The whole life of Jesus, His death and resurrection revealed our concerned, loving, compassionate God doing what I desperately need, not what I deserve.

Real Love (part 2)

What love looks like…

Be devoted to one another in love. Honor one another above yourselves. 11 Never be lacking in zeal, but keep your spiritual fervor,serving the Lord. 12 Be joyful in hope, patient in affliction, faithful in prayer. 13 Share with the Lord’s people who are in need. Practice hospitality.

14 Bless those who persecute you; bless and do not curse. 15 Rejoice with those who rejoice; mourn with those who mourn. 16 Live in harmony with one another. Do not be proud, but be willing to associate with people of low position. Do not be conceited.

  1. Real love is committed. “Be devoted to one another in brotherly love.” We should love one another as if we are related.
  2. Real love is putting others first. “Honor one another above yourselves.” The word “honor” means to treat someone or something as valuable or precious.
  3. Real love is patient. Vs. 11-12 gives us four imperatives that call us to patience. We should use all our resources not to give up on our Christian brothers and sisters.
  4. Real love combines feeling with action. Look at vs. 13 and 15.

Real Love (part 1)

Romans 12:9,

Love must be sincere. Hate what is evil; cling to what is good.

Why is “true love” so important? Isn’t love just love and you can feel it and sense it without having to define it? This is important because when we love someone it often gets distorted because of our views of good and evil and our penchant to follow the flesh rather than the Spirit.

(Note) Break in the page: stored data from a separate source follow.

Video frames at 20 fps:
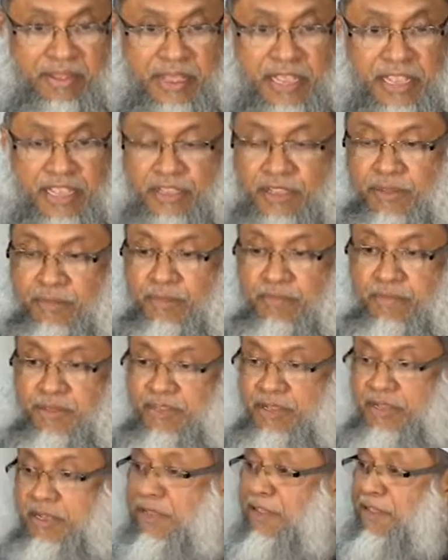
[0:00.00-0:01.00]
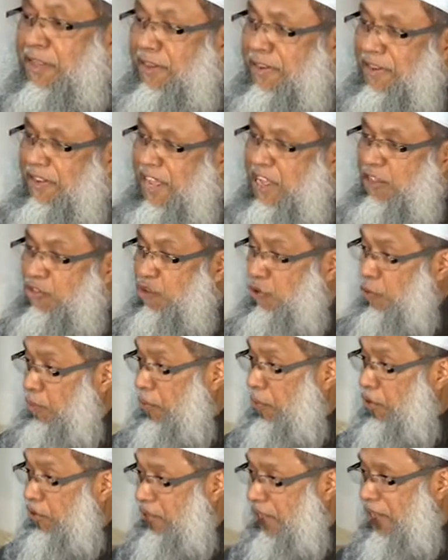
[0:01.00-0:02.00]
এই মিসকিন এই
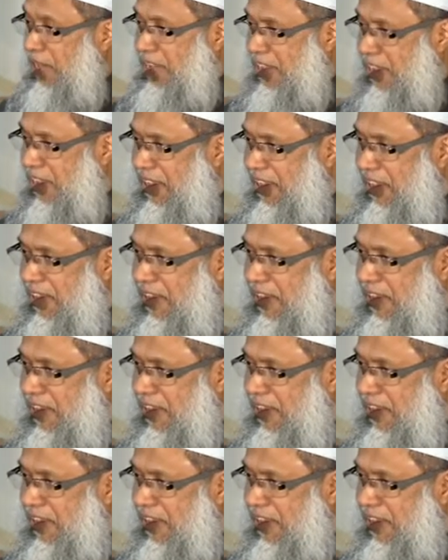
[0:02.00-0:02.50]
দুর্বলতা নিয়ে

The distress of your loved one, and their happiness, becomes yours. Therein lies the temptation to give the loved one what creates emotional joy, rather than what is best (but which may create emotional sadness or anger).

Real love is concerned about truth. Any love that is afraid to confront the beloved is not real love, but a selfish desire to be loved! This kind of selfish love is afraid to do what is right (toward God and the beloved) if it risks losing the beloved’s affection. It makes an idol out of the beloved. It says, “I’ll do anything to keep him or her loving me!” This is not loving the person. It is loving the love you get from the person. In other words, it is loving yourself more than the person. So any “love” that cuts corners morally, or fails to confront when necessary, is not really love at all.

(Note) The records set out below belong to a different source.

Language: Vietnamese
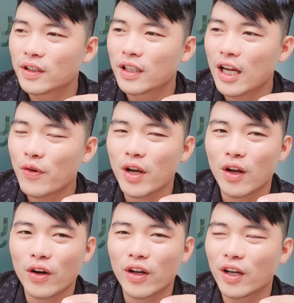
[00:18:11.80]
Để ông nhân
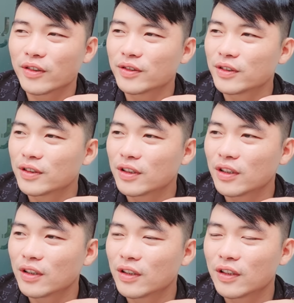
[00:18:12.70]
coi coi
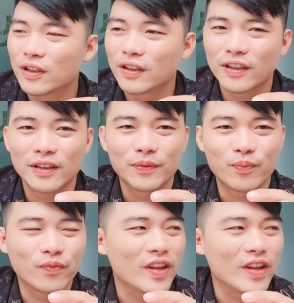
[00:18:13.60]
ừ,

How do We Discern Our Spiritual Gifts?

1. Self-examination. Romans 12:3. Paul wants us to “think of yourself with sober judgment.” We ask ourselves what do I enjoy doing? What kind of ministry is satisfying and attractive to me? What problems do I most notice? Am I good at what I enjoy?

2. Experience. Romans 12:6. Paul says if someone has a gift, “Let him use it.” In general, you don’t learn your gifts before you do ministry. You learn them as you minister. You may revise your understanding of your gifts as you do ministry.

3. Study the biblical lists. It is hard to discern your gifts without some categories of spiritual ability through which to assess yourself.

4. “Use it” (vs. 6) and “Do it” (vs. 8). Once we have identified a gifting, we are to use it in service of others. Part of living as a sacrifice to God is to give over our abilities and gifts to Him, to be used in His service.

How to Overcome Spiritual Stagnation

Romans 12:1-2 helps us with this too.

Therefore, I urge you, brothers and sisters, in view of God’s mercy, to offer your bodies as a living sacrifice, holy and pleasing to God—this is your true and proper worship. Do not conform to the pattern of this world, but be transformed by the renewing of your mind. Then you will be able to test and approve what God’s will is—his good, pleasing and perfect will.

1. View the mercies of God. If we lack passion or interest in being holy, it comes from a failure to contemplate God’s mercies toward us!

2. Remind ourselves that the only rational response to Christ giving us all of Himself is to give all of ourselves to Him.